**WHAT IS EXPECTED:**
Copy every record exactly, and keep the pictures out.

**DATASET EXCERPTS:**
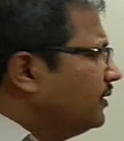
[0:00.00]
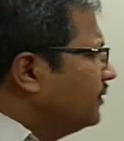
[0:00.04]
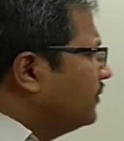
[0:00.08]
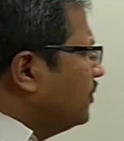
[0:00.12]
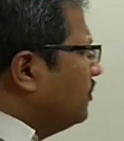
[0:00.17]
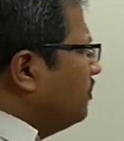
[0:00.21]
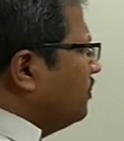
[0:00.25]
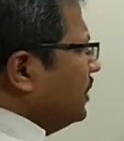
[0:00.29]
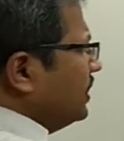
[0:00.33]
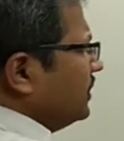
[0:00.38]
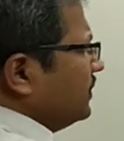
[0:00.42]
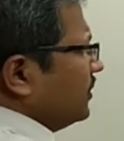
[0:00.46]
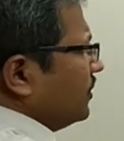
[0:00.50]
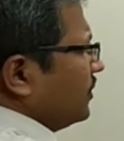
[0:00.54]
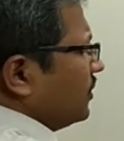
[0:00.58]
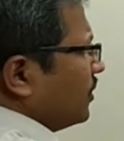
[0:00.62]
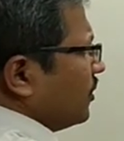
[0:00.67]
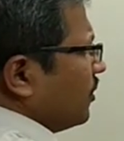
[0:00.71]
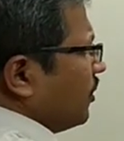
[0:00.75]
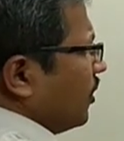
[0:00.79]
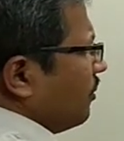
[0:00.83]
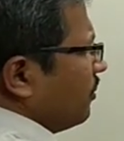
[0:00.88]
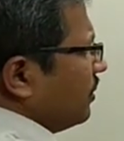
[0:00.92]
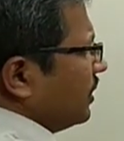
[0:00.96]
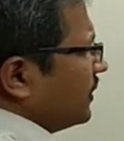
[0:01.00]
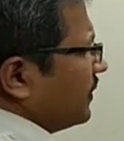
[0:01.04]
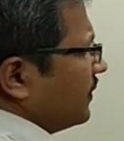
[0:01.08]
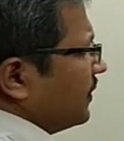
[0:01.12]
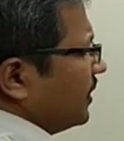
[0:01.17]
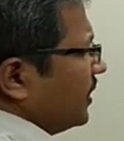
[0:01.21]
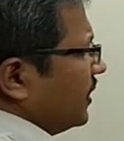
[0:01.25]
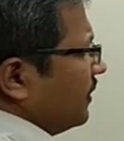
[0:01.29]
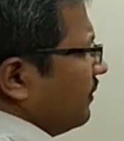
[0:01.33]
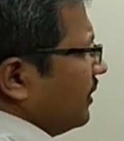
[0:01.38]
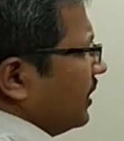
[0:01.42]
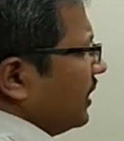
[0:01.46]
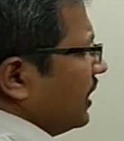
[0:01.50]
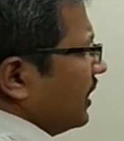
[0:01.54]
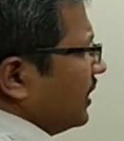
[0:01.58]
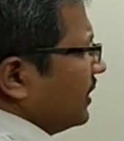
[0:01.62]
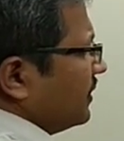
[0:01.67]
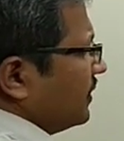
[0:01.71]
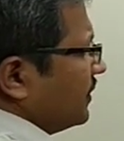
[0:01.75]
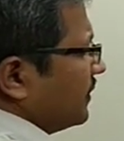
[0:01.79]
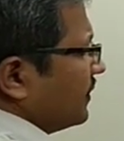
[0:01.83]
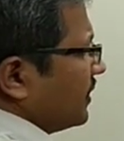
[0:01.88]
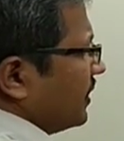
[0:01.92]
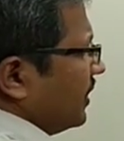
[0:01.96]
So based on the complexity we
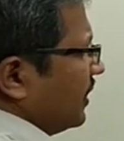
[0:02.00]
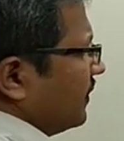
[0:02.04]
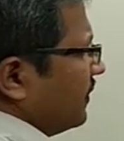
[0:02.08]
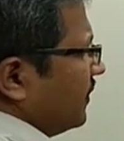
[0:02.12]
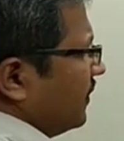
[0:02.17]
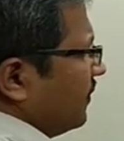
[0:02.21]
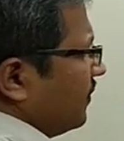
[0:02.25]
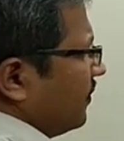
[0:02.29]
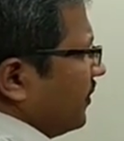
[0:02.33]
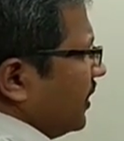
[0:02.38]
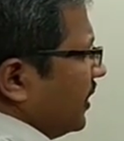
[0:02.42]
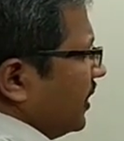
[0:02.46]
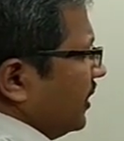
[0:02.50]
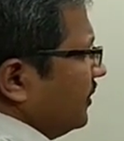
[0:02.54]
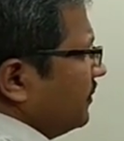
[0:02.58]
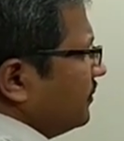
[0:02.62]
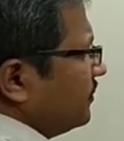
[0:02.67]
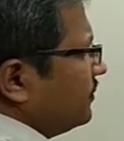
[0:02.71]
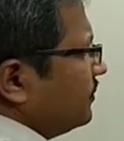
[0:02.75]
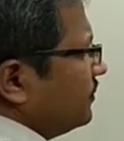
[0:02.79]
can just classify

**YOUR SOLUTION:**
[0:00.00]
[0:00.04]
[0:00.08]
[0:00.12]
[0:00.17]
[0:00.21]
[0:00.25]
[0:00.29]
[0:00.33]
[0:00.38]
[0:00.42]
[0:00.46]
[0:00.50]
[0:00.54]
[0:00.58]
[0:00.62]
[0:00.67]
[0:00.71]
[0:00.75]
[0:00.79]
[0:00.83]
[0:00.88]
[0:00.92]
[0:00.96]
[0:01.00]
[0:01.04]
[0:01.08]
[0:01.12]
[0:01.17]
[0:01.21]
[0:01.25]
[0:01.29]
[0:01.33]
[0:01.38]
[0:01.42]
[0:01.46]
[0:01.50]
[0:01.54]
[0:01.58]
[0:01.62]
[0:01.67]
[0:01.71]
[0:01.75]
[0:01.79]
[0:01.83]
[0:01.88]
[0:01.92]
[0:01.96]
So based on the complexity we
[0:02.00]
[0:02.04]
[0:02.08]
[0:02.12]
[0:02.17]
[0:02.21]
[0:02.25]
[0:02.29]
[0:02.33]
[0:02.38]
[0:02.42]
[0:02.46]
[0:02.50]
[0:02.54]
[0:02.58]
[0:02.62]
[0:02.67]
[0:02.71]
[0:02.75]
[0:02.79]
can just classify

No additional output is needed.